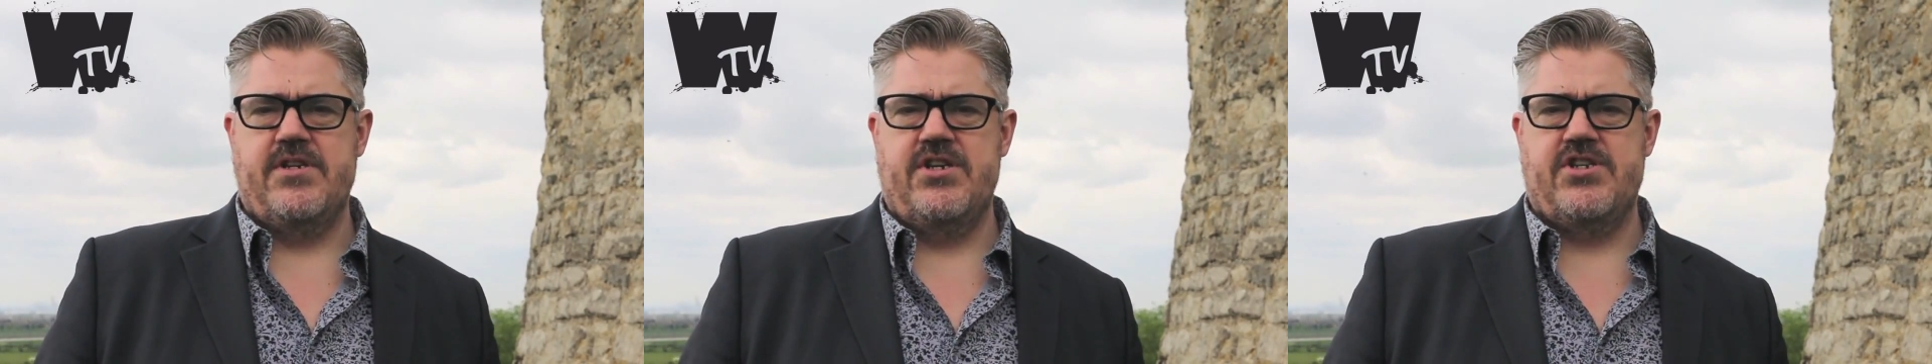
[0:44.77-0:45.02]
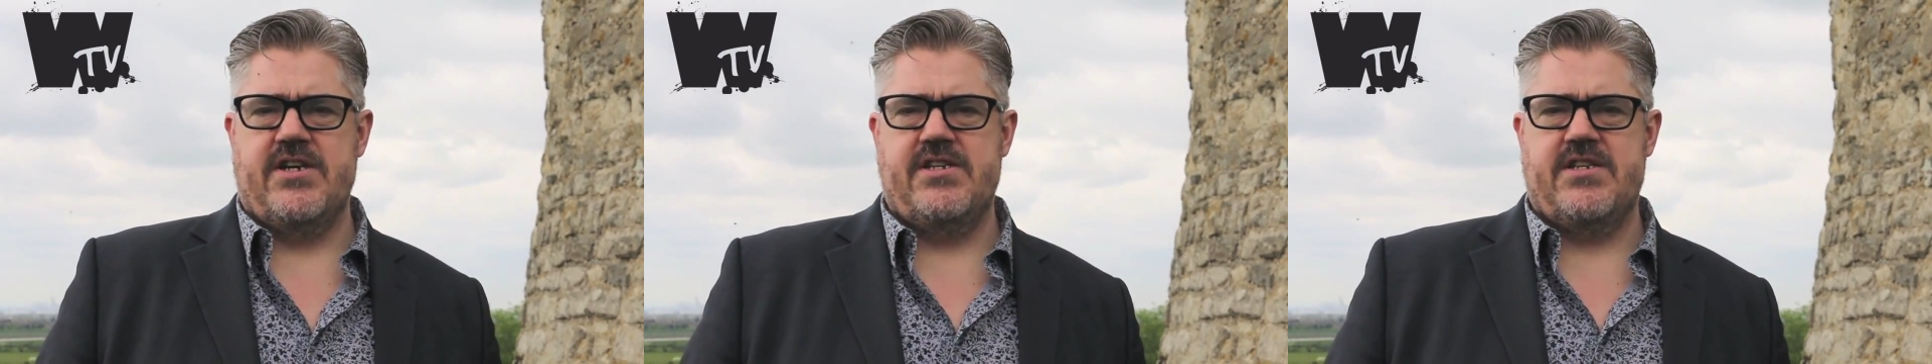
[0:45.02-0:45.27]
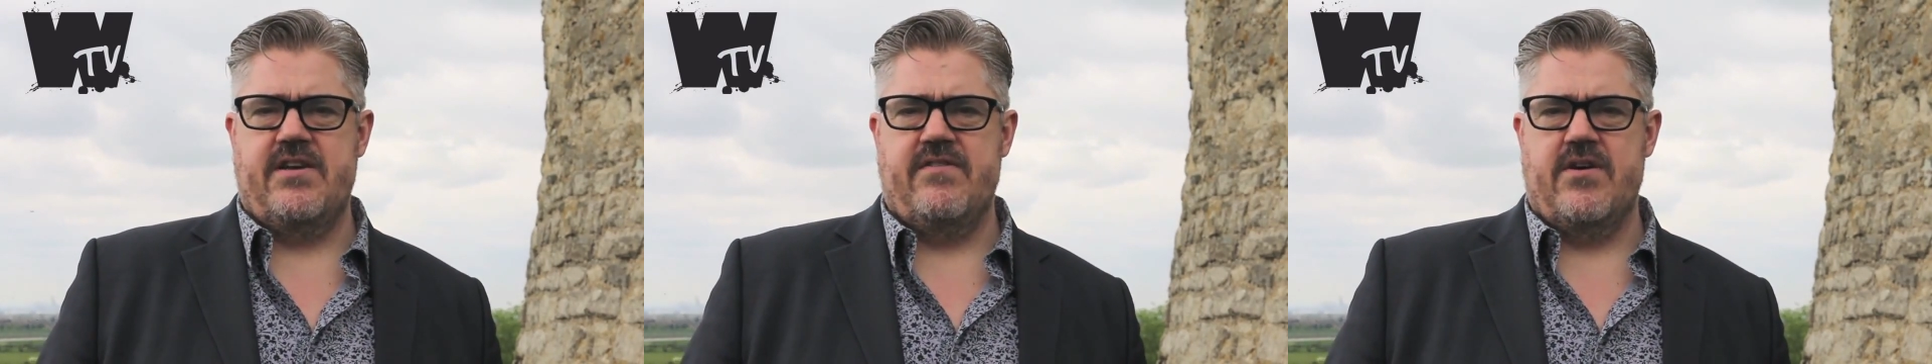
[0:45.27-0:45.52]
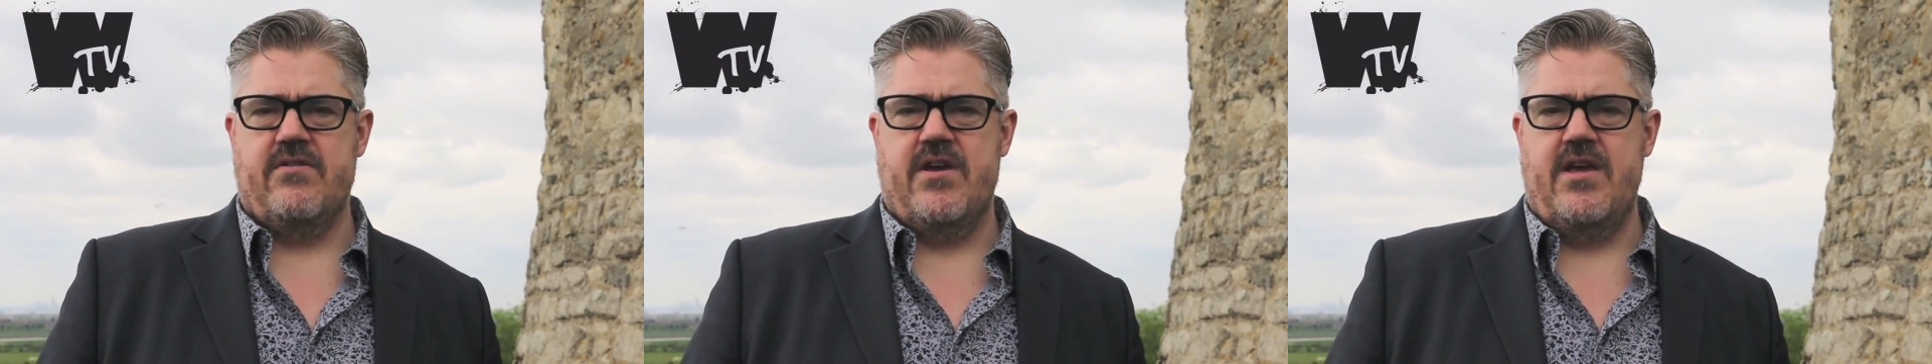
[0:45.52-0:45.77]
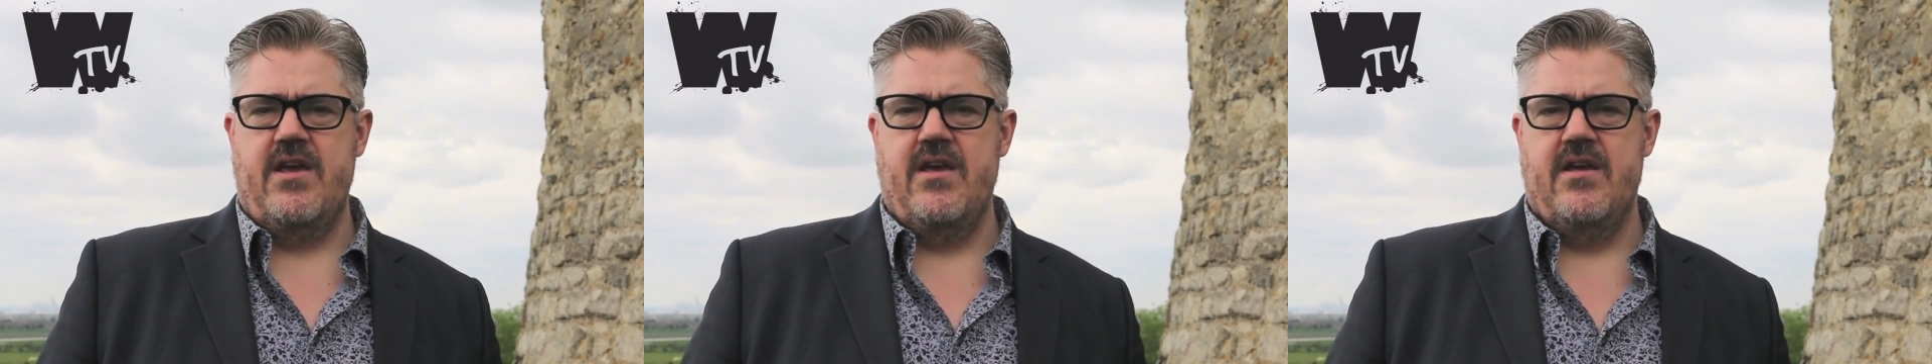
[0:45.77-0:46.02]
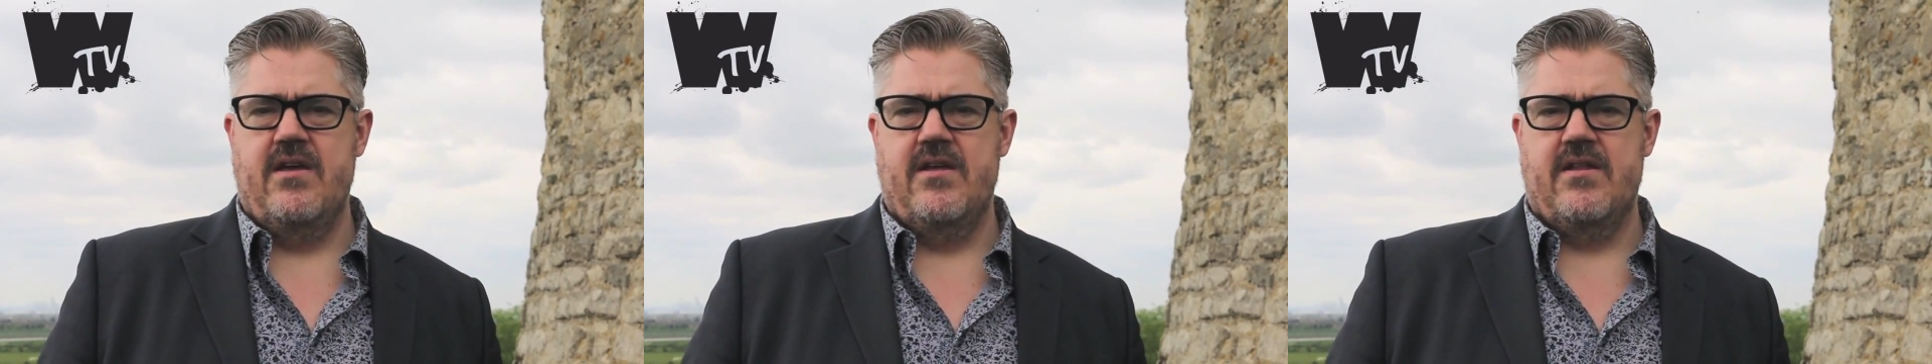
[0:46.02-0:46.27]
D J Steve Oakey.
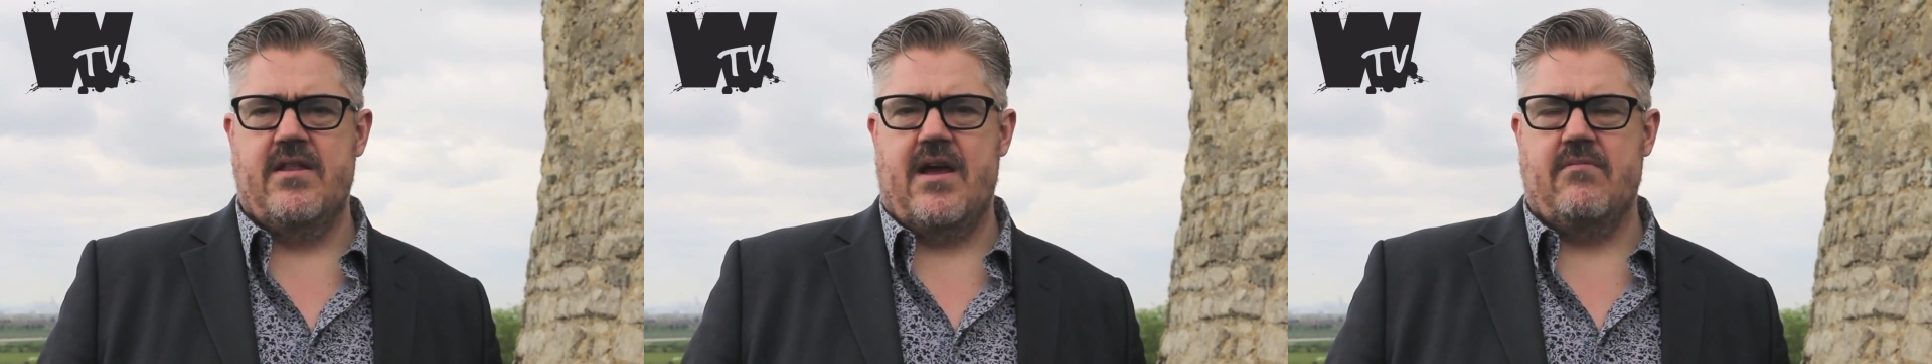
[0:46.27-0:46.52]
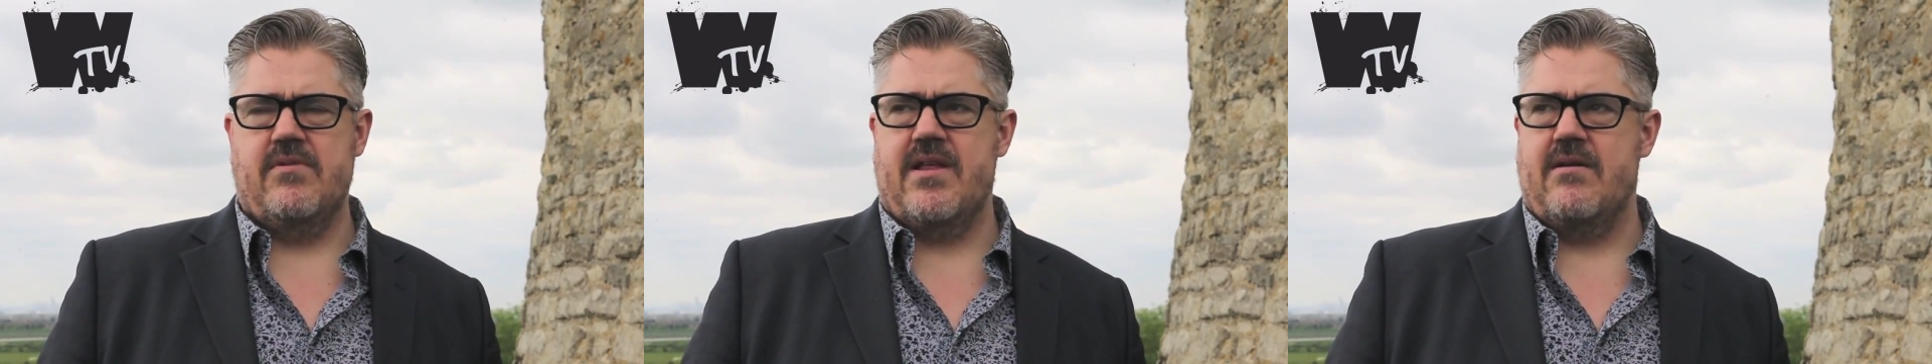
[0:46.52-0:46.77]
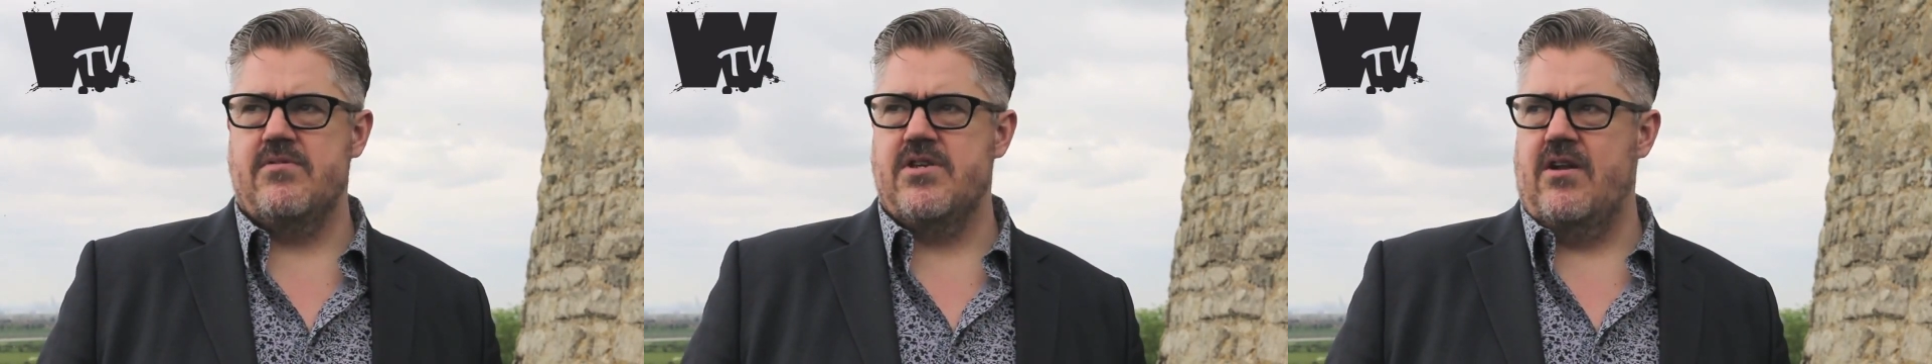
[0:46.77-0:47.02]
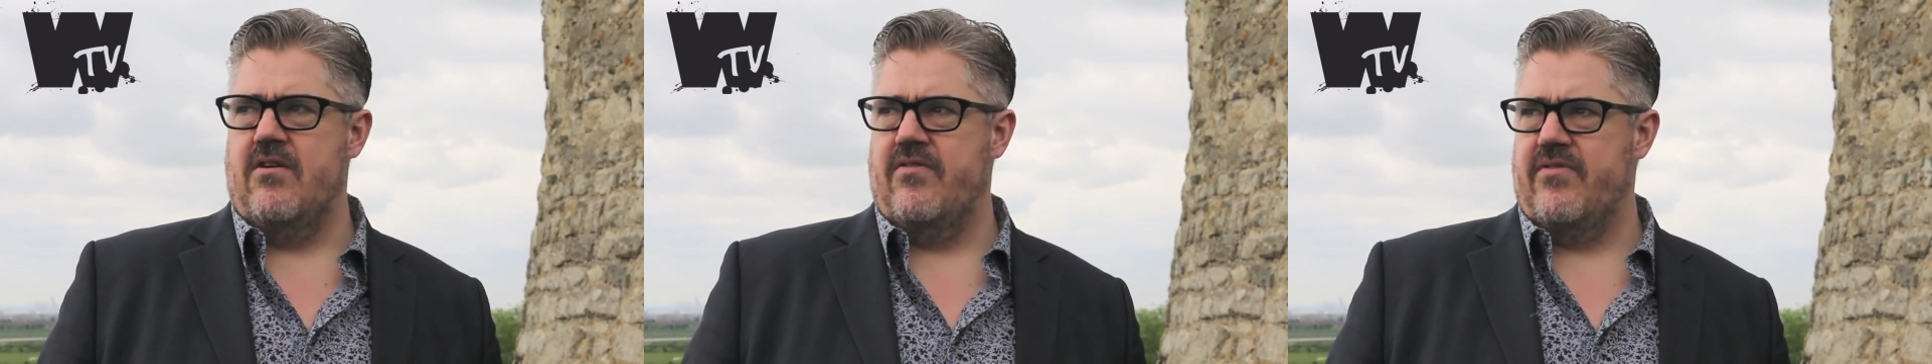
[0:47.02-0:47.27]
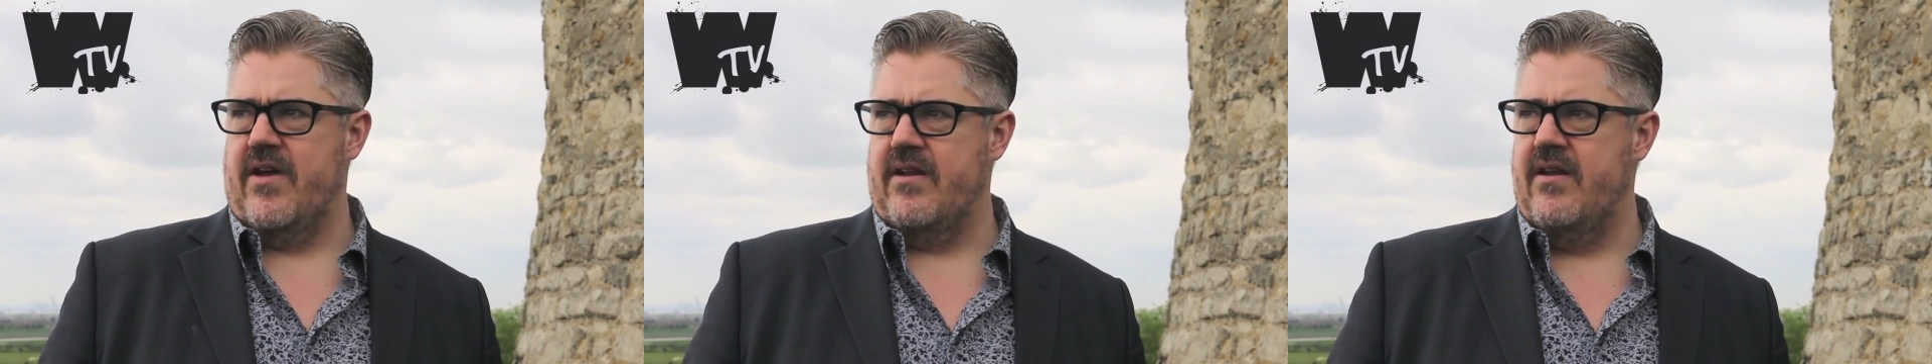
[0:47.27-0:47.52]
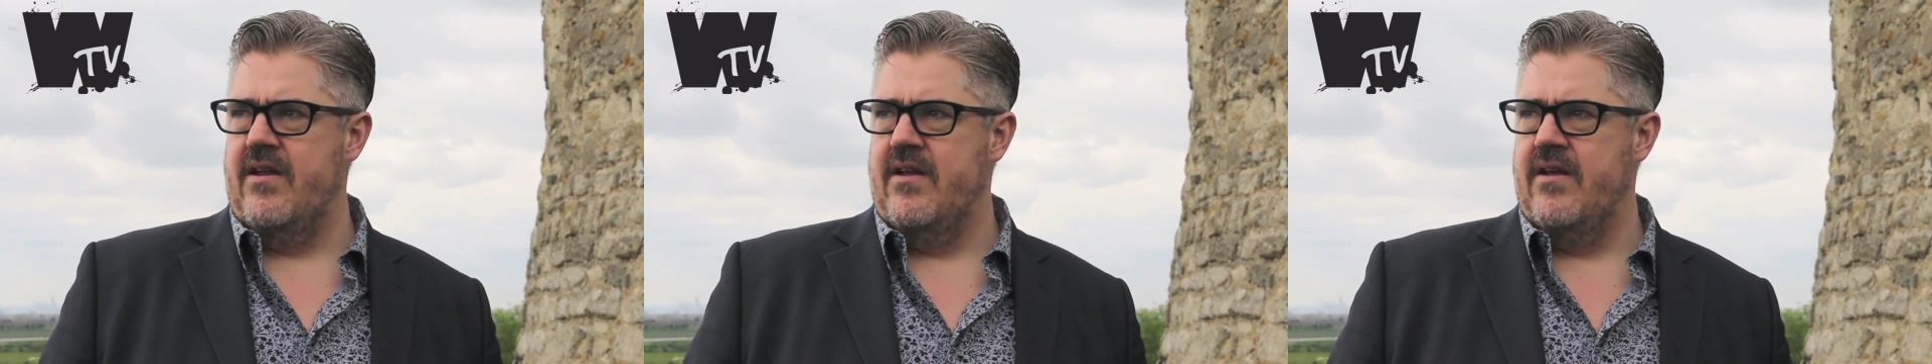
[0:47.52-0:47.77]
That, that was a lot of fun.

• _YOUR TASK_
Please write out, exactly, every line from the line with "[0:46.77-0:47.02]" through the final line of the data above, leaving out pictures.

• _ANSWER TO THE EXERCISE_
[0:46.77-0:47.02]
[0:47.02-0:47.27]
[0:47.27-0:47.52]
[0:47.52-0:47.77]
That, that was a lot of fun.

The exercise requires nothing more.